Provided material Block Start

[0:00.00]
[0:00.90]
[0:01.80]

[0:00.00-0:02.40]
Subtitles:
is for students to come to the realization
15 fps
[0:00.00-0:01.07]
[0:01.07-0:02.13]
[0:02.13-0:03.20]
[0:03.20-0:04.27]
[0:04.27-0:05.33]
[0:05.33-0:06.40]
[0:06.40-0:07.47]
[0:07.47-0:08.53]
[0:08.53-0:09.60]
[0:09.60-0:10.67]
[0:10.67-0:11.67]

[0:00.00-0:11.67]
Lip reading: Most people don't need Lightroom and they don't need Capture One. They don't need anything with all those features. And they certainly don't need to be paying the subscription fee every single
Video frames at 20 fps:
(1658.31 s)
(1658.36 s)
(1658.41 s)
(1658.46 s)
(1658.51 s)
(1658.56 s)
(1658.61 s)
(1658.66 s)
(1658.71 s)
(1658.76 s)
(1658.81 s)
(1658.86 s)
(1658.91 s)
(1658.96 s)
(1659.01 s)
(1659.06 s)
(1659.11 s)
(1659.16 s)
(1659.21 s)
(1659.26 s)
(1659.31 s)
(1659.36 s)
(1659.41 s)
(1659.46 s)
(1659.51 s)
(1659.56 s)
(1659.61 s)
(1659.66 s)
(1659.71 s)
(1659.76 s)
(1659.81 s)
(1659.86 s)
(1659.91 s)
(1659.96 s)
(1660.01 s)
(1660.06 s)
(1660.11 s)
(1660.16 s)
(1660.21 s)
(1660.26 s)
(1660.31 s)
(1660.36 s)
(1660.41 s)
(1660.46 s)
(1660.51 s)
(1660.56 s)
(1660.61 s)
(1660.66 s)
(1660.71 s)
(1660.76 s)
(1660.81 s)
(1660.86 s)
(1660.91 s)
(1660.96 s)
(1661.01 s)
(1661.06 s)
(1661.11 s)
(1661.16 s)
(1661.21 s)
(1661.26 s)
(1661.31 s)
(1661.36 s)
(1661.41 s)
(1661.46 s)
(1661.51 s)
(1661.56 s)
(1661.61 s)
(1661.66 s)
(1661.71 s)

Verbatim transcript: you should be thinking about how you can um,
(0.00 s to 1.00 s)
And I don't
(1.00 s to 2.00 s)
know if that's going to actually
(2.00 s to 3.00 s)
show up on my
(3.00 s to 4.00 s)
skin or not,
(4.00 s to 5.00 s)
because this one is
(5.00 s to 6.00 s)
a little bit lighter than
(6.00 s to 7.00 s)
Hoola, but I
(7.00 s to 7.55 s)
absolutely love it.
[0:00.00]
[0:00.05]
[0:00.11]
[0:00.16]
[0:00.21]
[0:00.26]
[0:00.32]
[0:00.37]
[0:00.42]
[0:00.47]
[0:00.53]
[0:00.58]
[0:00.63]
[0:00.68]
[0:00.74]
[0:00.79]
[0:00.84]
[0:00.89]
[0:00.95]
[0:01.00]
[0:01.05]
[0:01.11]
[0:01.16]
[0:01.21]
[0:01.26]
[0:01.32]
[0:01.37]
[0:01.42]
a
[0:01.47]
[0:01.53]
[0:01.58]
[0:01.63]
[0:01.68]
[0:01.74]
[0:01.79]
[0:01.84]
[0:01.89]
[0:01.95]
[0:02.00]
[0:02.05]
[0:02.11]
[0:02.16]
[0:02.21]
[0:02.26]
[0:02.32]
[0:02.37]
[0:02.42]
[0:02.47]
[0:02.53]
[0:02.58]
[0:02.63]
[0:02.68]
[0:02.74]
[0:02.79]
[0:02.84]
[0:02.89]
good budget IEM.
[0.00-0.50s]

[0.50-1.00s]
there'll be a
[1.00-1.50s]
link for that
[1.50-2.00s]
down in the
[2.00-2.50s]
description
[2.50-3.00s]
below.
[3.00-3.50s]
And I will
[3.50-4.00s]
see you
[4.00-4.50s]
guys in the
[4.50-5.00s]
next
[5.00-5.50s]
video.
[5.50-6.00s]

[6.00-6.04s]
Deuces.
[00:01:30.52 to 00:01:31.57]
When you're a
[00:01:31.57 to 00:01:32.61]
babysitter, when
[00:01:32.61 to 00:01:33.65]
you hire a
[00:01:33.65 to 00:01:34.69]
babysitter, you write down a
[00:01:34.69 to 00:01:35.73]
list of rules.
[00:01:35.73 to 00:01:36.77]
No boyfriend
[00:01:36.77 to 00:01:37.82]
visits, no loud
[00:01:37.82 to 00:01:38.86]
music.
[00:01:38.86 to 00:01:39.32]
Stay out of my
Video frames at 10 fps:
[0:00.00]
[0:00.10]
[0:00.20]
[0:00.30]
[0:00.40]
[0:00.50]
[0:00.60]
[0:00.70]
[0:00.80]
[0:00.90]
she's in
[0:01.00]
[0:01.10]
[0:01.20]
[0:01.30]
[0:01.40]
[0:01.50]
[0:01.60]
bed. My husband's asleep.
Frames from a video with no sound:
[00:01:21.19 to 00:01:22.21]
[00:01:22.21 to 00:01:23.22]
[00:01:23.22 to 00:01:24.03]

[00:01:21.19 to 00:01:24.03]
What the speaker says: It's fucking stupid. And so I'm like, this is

Provided material Block End

• [What this task involves] Pull out every line of the records that includes the string "with".

• [Solution to this exercise]
Lip reading: Most people don't need Lightroom and they don't need Capture One. They don't need anything with all those features. And they certainly don't need to be paying the subscription fee every single
Frames from a video with no sound:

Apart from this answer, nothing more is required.